クチからホーチミンへ戻り、レイチェルと一緒に夜の屋台で1ドルも払えば大皿に一杯になるような、ハマグリやエビのから揚げをつまみにビアホイを飲みながら、ベトナム旅行の話しで盛り上がった。話しの合間で、しきりにエリカに向かって、「今日のツアーはごめんね」とか、「アメリカ人だからといって、あなたを睨む必要はないのにね」と繰り返すレイチェルを眺めながら、これが広島だったら、「American Never… American Never…」ではなくて、「戦争はどの国で、どの時代であろうと反対。平和を。。。」というような感じの感情になるのではないだろうかと、ベトナム人と日本人の感情の表現の仕方の違いを考えていた。

もちろんアメリカに負けた国と、勝ったとされている国では、その後の国民の戦争に対する気持ちの処理の仕方も違いがあるのかもしれないが、とにかくベトナム人というのは、フランスを打ち負かし、続いて超大国アメリカ、そして中国までを撃退したという自負があるからなのか、外国人に対しても物怖じするということがまったくない。
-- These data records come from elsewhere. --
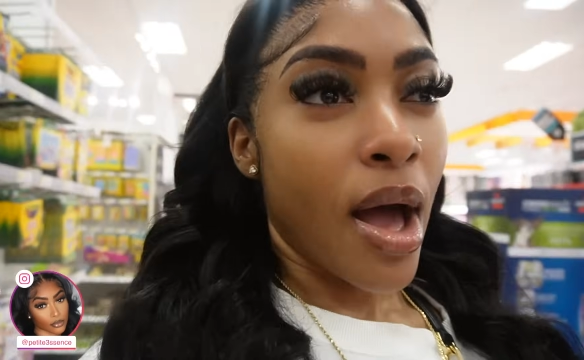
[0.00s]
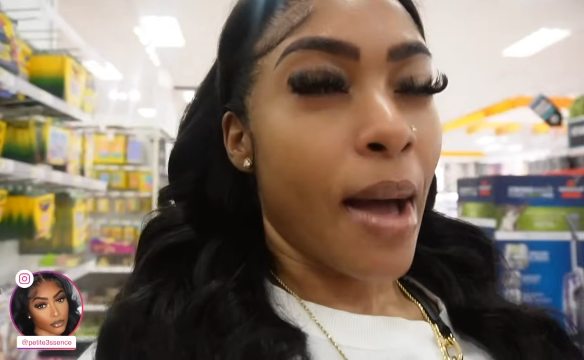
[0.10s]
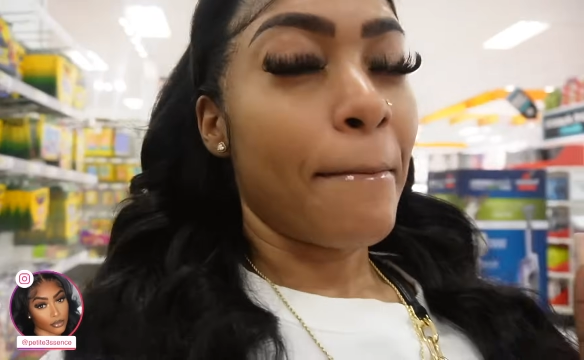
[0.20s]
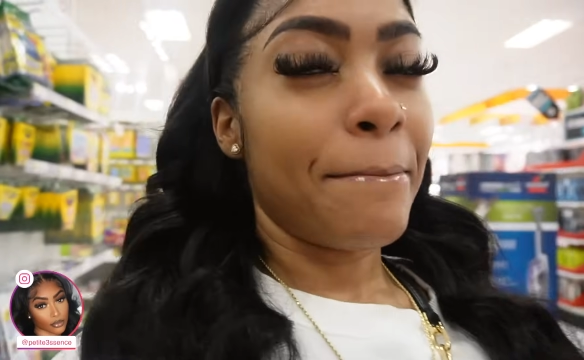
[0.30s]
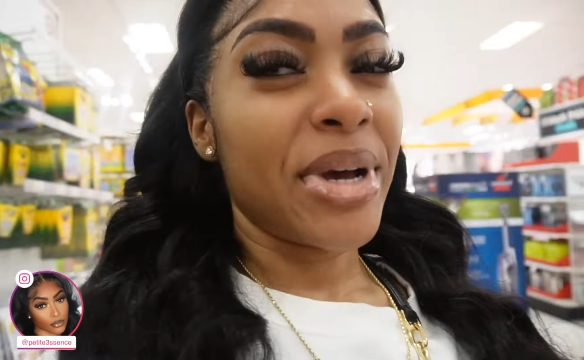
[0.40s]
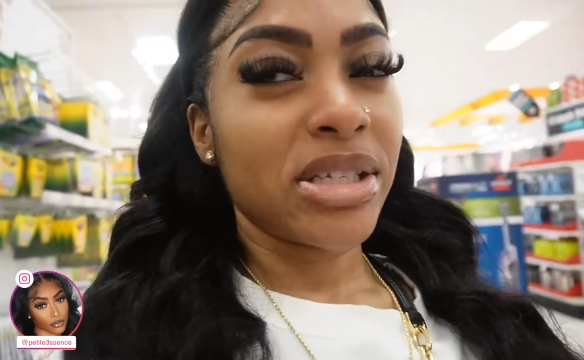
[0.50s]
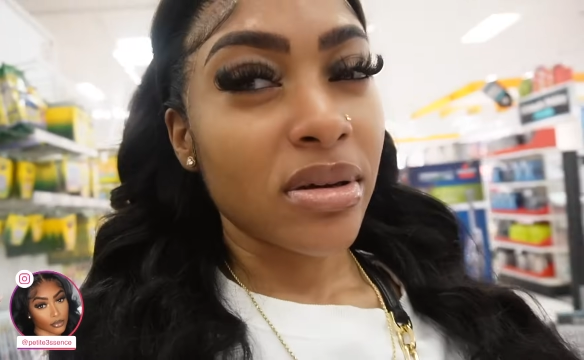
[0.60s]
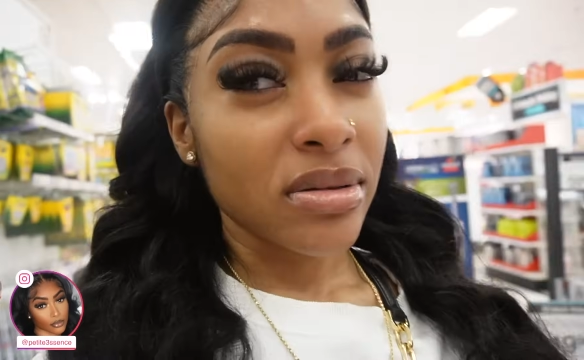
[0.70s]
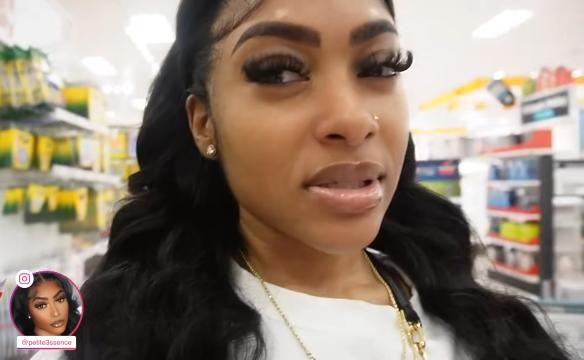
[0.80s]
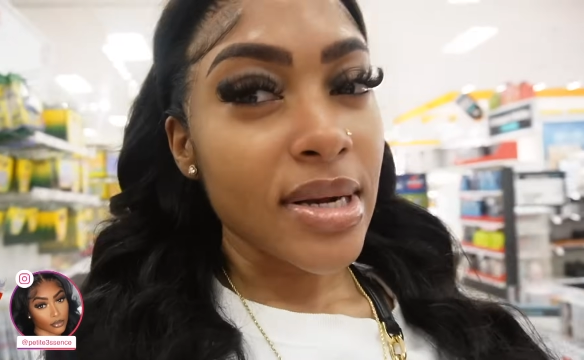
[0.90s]
Speaker 1: a
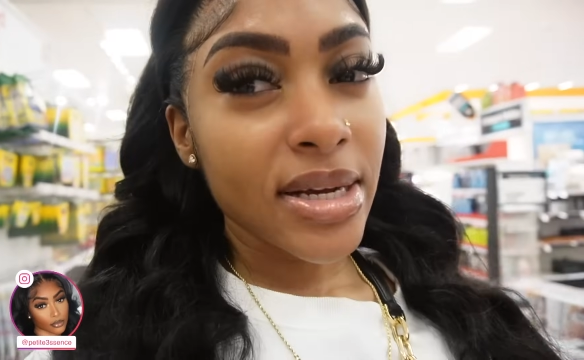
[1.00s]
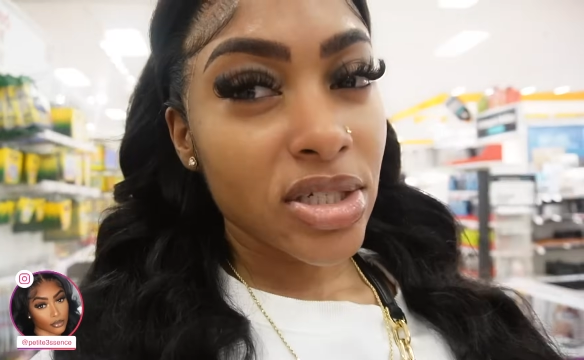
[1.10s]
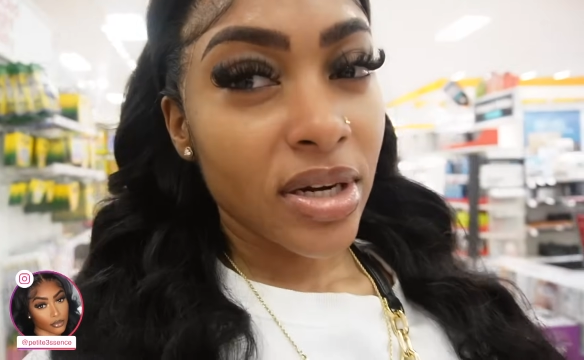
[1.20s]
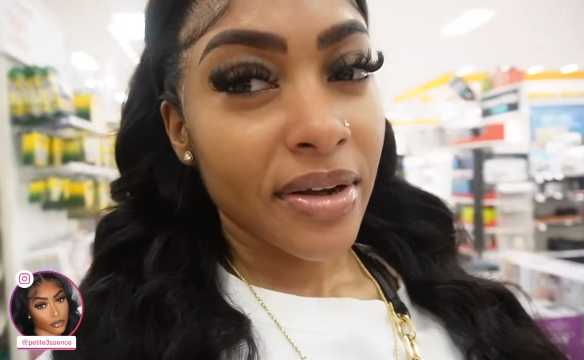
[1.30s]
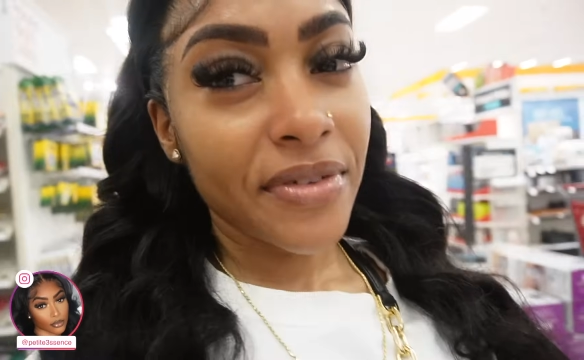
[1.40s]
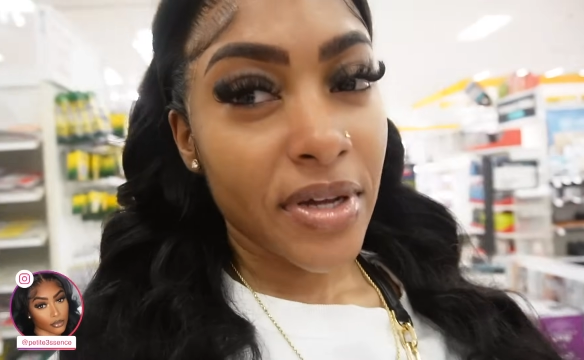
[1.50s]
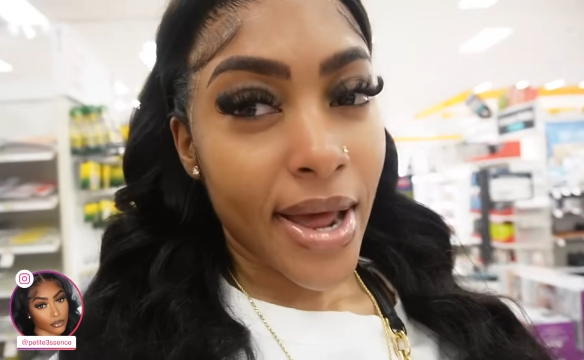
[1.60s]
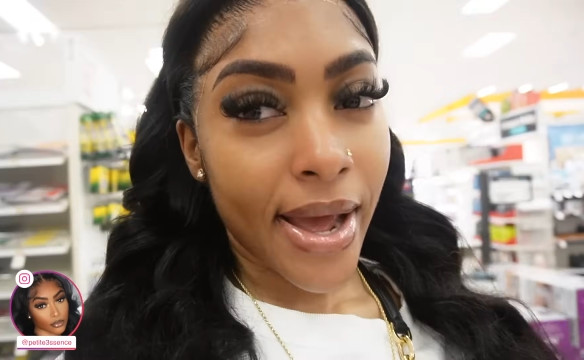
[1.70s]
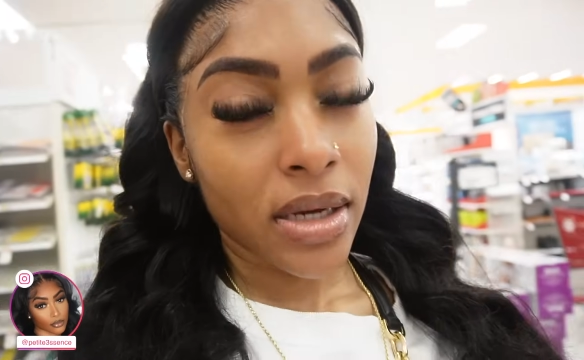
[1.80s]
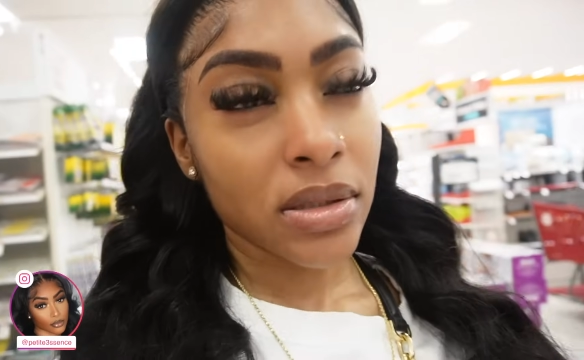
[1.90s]
better selection, I feel
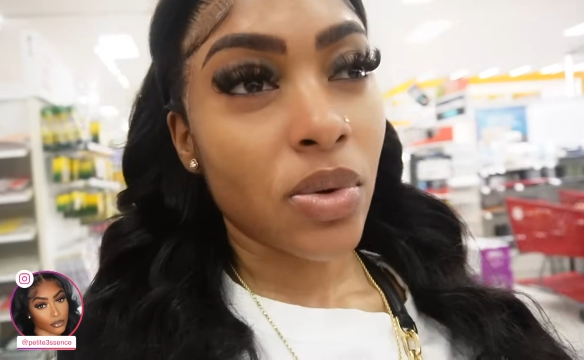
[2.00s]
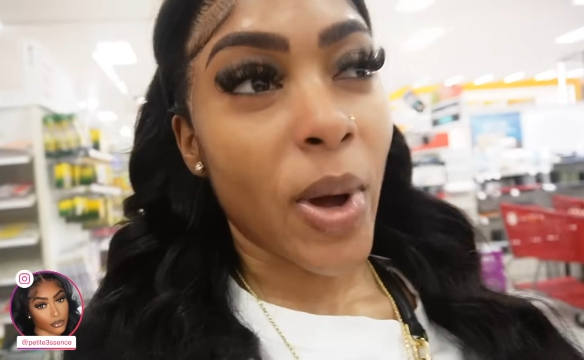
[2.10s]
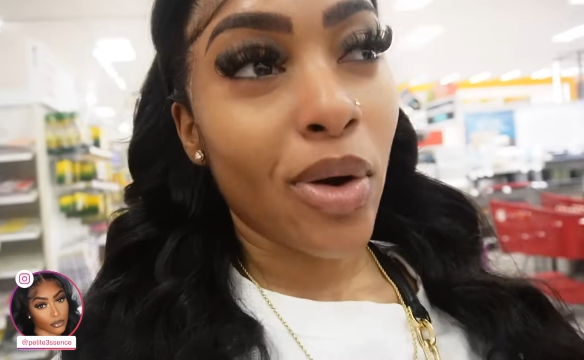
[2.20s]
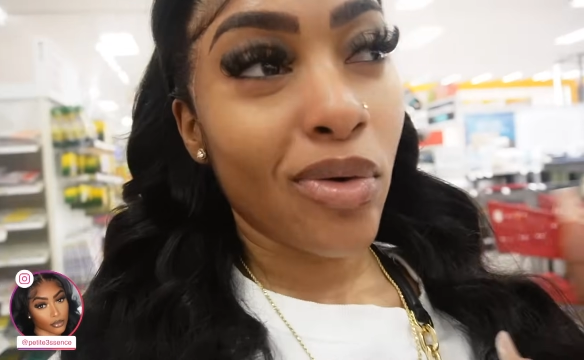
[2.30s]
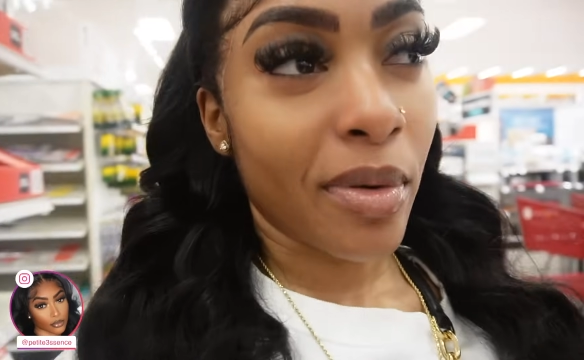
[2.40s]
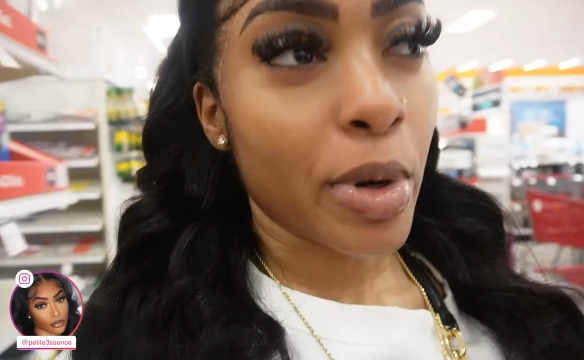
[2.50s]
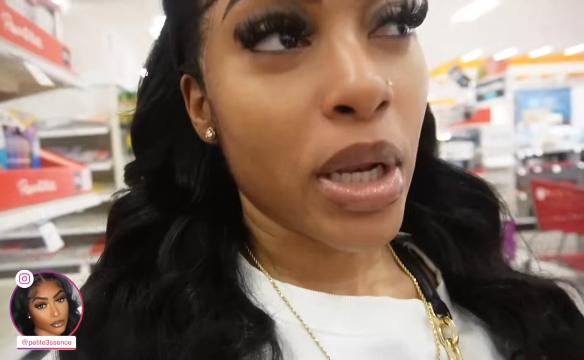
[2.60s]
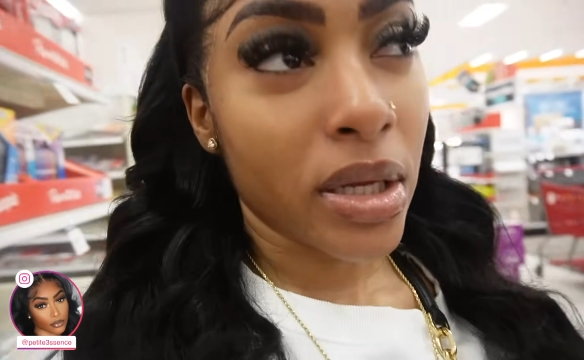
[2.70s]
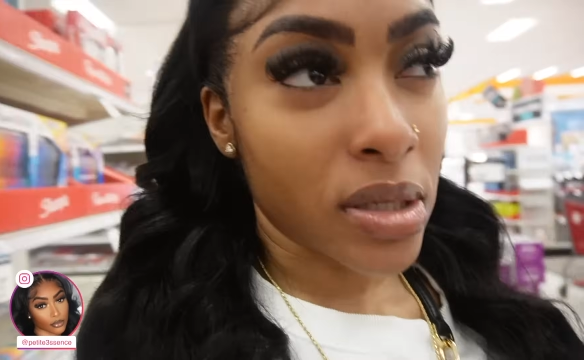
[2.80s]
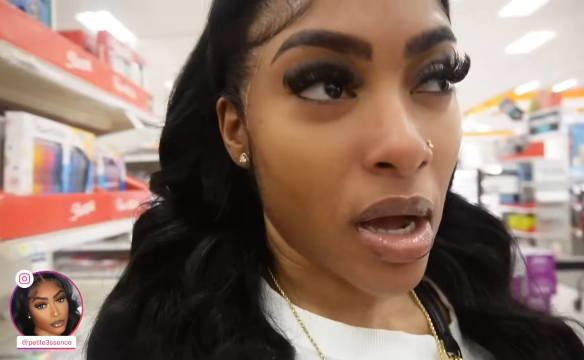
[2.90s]
like. So I go over
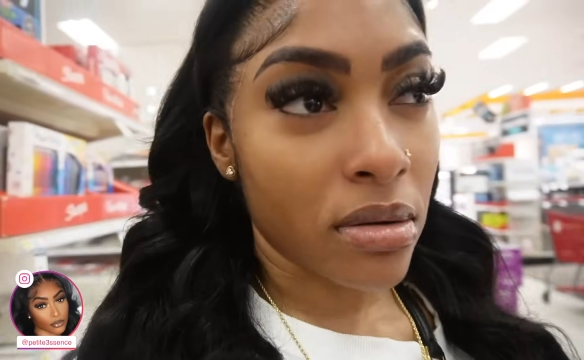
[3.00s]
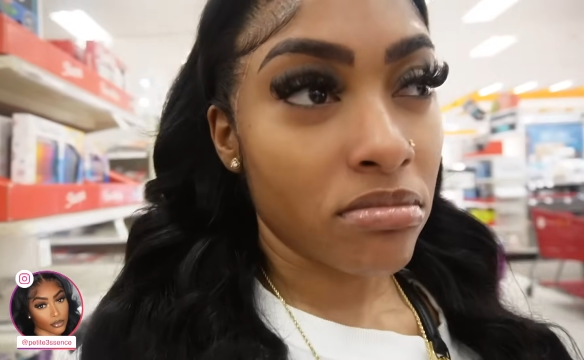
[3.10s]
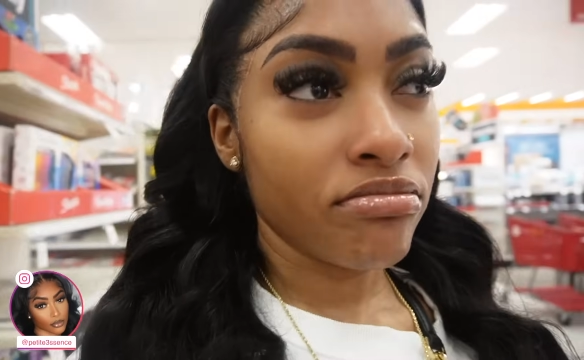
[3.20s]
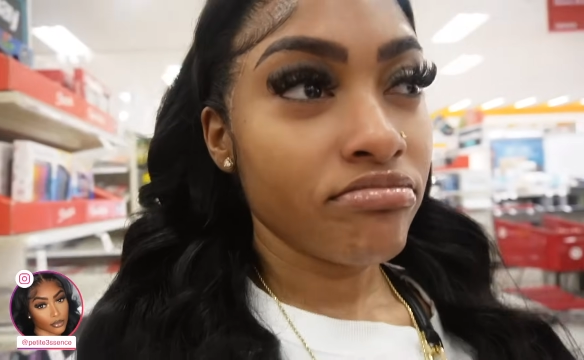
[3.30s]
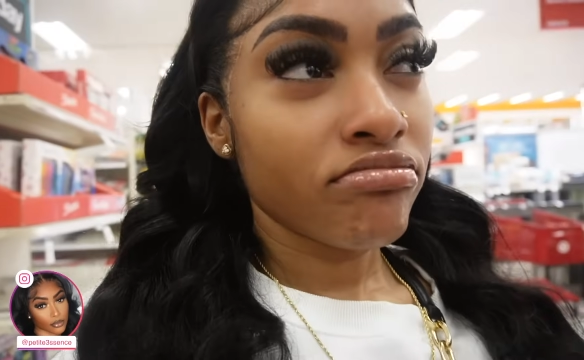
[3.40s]
Burlington.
日本人が白人に話しかけられると、英語圏の人かどうかも確かめずにドギマギしながら、「ごめんなさい、英語はうまく話せません・・・」と控えめに話しかけるのとは、まったく対照的な国民性といってもよいのではないかと思う。

また、外国人に対して物怖じしないということ以外にも、民族の根に流れる気の強さみたいなものもあるのではないかという気がする。例えば、街角やシクロで吹っかけられた時にも、これがインド系であれば、「あっ、バレちゃった。ごめんごめん、でも君には今度安くするからさ。」みたいな対応があるものなのだが、ベトナム系の場合には、「吹っかけるも何も、他所は他所、この店はこの店だ。つべこべ言わずに払え!」というような雰囲気がある。

ベトナムという国の風土や文化、そして料理に関しては本当に興味深いものがあるのだが、旅をする上での相性とでも言えばいいのだろうか、自分には何だかちょっと疲れる国であった。